# TRY IT
Once the pictures are set aside, reproduce all of the records exactly.

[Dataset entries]
◇ ◇ ◇ ◇

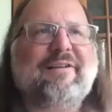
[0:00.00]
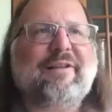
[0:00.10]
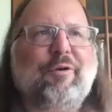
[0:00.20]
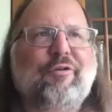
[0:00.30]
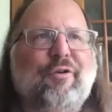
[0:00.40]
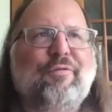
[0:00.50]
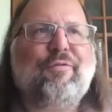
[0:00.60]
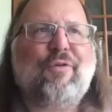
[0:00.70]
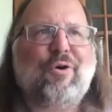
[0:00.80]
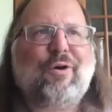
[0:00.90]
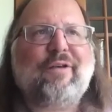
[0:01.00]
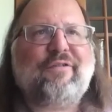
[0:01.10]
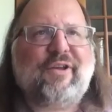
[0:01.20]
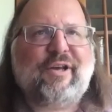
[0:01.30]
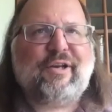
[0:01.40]
we're sort of
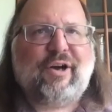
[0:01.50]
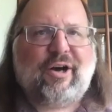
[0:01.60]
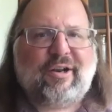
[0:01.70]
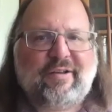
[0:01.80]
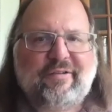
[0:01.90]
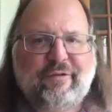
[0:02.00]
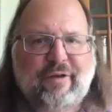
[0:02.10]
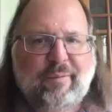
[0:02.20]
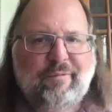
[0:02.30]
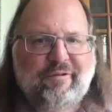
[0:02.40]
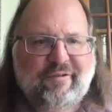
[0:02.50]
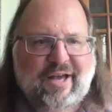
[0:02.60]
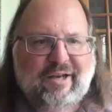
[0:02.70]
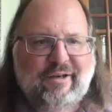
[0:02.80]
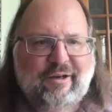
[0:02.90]
focused in on a
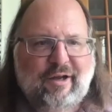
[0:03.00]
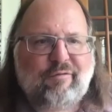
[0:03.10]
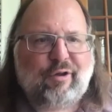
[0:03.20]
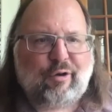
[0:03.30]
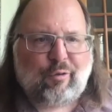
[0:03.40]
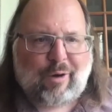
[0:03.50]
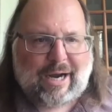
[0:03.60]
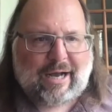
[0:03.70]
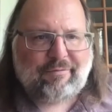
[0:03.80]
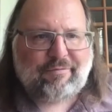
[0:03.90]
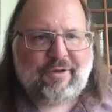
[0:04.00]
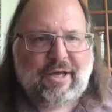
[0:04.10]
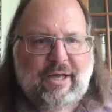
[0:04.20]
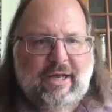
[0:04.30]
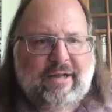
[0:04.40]
subset of the graph.
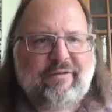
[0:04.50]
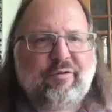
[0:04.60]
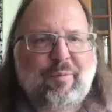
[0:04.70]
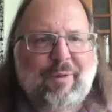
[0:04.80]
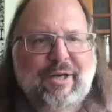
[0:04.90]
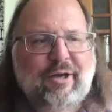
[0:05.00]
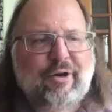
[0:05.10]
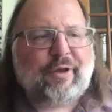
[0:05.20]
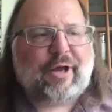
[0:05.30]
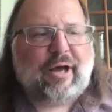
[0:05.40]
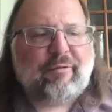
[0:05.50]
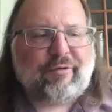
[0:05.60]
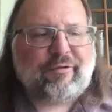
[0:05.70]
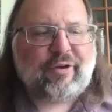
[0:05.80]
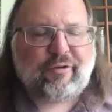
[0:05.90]
And so we might hear the
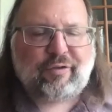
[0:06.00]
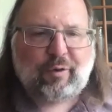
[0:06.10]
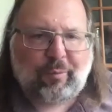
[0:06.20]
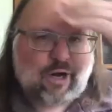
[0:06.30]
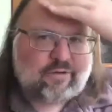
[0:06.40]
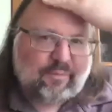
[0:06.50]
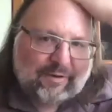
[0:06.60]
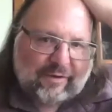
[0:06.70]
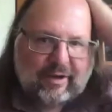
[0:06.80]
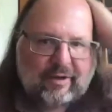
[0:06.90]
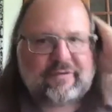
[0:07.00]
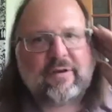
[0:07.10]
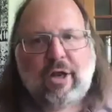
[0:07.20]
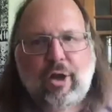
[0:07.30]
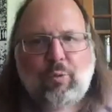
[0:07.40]
conversations that are proximate to us.
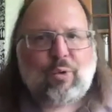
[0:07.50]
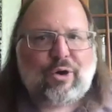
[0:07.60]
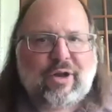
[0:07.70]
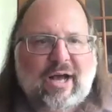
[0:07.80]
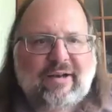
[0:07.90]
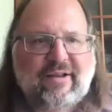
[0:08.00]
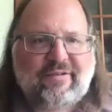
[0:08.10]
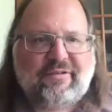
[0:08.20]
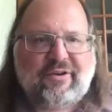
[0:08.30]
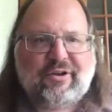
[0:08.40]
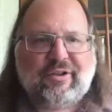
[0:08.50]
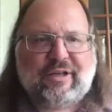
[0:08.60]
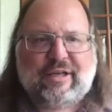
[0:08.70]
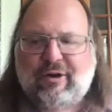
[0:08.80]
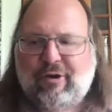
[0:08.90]
We're not
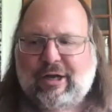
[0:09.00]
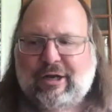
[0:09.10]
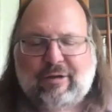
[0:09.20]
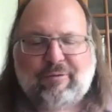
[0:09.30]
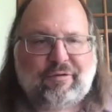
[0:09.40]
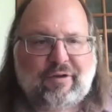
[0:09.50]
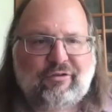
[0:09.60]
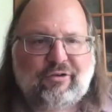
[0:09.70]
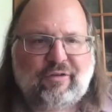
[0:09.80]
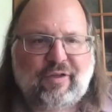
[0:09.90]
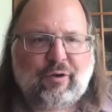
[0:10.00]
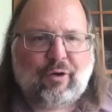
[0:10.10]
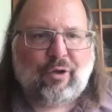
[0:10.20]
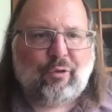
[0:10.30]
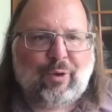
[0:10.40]
necessarily hearing conversations that are
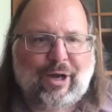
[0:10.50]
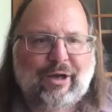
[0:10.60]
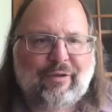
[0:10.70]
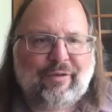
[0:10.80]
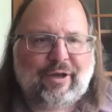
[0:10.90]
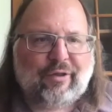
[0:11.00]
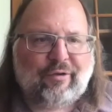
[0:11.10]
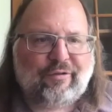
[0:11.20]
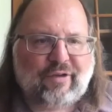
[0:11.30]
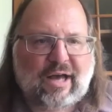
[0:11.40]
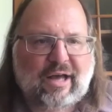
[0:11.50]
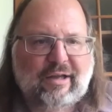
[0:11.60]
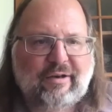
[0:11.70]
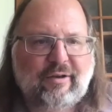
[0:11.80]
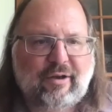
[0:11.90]
all the way on the other
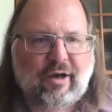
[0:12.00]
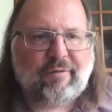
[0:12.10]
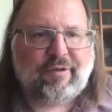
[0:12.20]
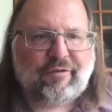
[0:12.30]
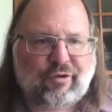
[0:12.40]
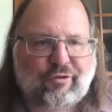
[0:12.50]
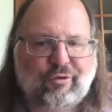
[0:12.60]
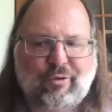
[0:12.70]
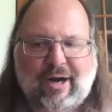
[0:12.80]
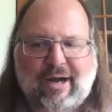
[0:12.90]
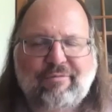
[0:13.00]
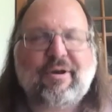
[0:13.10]
side of the social graph.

◇ ◇ ◇ ◇

# SOLUTION TO THE PROBLEM
[0:00.00]
[0:00.10]
[0:00.20]
[0:00.30]
[0:00.40]
[0:00.50]
[0:00.60]
[0:00.70]
[0:00.80]
[0:00.90]
[0:01.00]
[0:01.10]
[0:01.20]
[0:01.30]
[0:01.40]
we're sort of
[0:01.50]
[0:01.60]
[0:01.70]
[0:01.80]
[0:01.90]
[0:02.00]
[0:02.10]
[0:02.20]
[0:02.30]
[0:02.40]
[0:02.50]
[0:02.60]
[0:02.70]
[0:02.80]
[0:02.90]
focused in on a
[0:03.00]
[0:03.10]
[0:03.20]
[0:03.30]
[0:03.40]
[0:03.50]
[0:03.60]
[0:03.70]
[0:03.80]
[0:03.90]
[0:04.00]
[0:04.10]
[0:04.20]
[0:04.30]
[0:04.40]
subset of the graph.
[0:04.50]
[0:04.60]
[0:04.70]
[0:04.80]
[0:04.90]
[0:05.00]
[0:05.10]
[0:05.20]
[0:05.30]
[0:05.40]
[0:05.50]
[0:05.60]
[0:05.70]
[0:05.80]
[0:05.90]
And so we might hear the
[0:06.00]
[0:06.10]
[0:06.20]
[0:06.30]
[0:06.40]
[0:06.50]
[0:06.60]
[0:06.70]
[0:06.80]
[0:06.90]
[0:07.00]
[0:07.10]
[0:07.20]
[0:07.30]
[0:07.40]
conversations that are proximate to us.
[0:07.50]
[0:07.60]
[0:07.70]
[0:07.80]
[0:07.90]
[0:08.00]
[0:08.10]
[0:08.20]
[0:08.30]
[0:08.40]
[0:08.50]
[0:08.60]
[0:08.70]
[0:08.80]
[0:08.90]
We're not
[0:09.00]
[0:09.10]
[0:09.20]
[0:09.30]
[0:09.40]
[0:09.50]
[0:09.60]
[0:09.70]
[0:09.80]
[0:09.90]
[0:10.00]
[0:10.10]
[0:10.20]
[0:10.30]
[0:10.40]
necessarily hearing conversations that are
[0:10.50]
[0:10.60]
[0:10.70]
[0:10.80]
[0:10.90]
[0:11.00]
[0:11.10]
[0:11.20]
[0:11.30]
[0:11.40]
[0:11.50]
[0:11.60]
[0:11.70]
[0:11.80]
[0:11.90]
all the way on the other
[0:12.00]
[0:12.10]
[0:12.20]
[0:12.30]
[0:12.40]
[0:12.50]
[0:12.60]
[0:12.70]
[0:12.80]
[0:12.90]
[0:13.00]
[0:13.10]
side of the social graph.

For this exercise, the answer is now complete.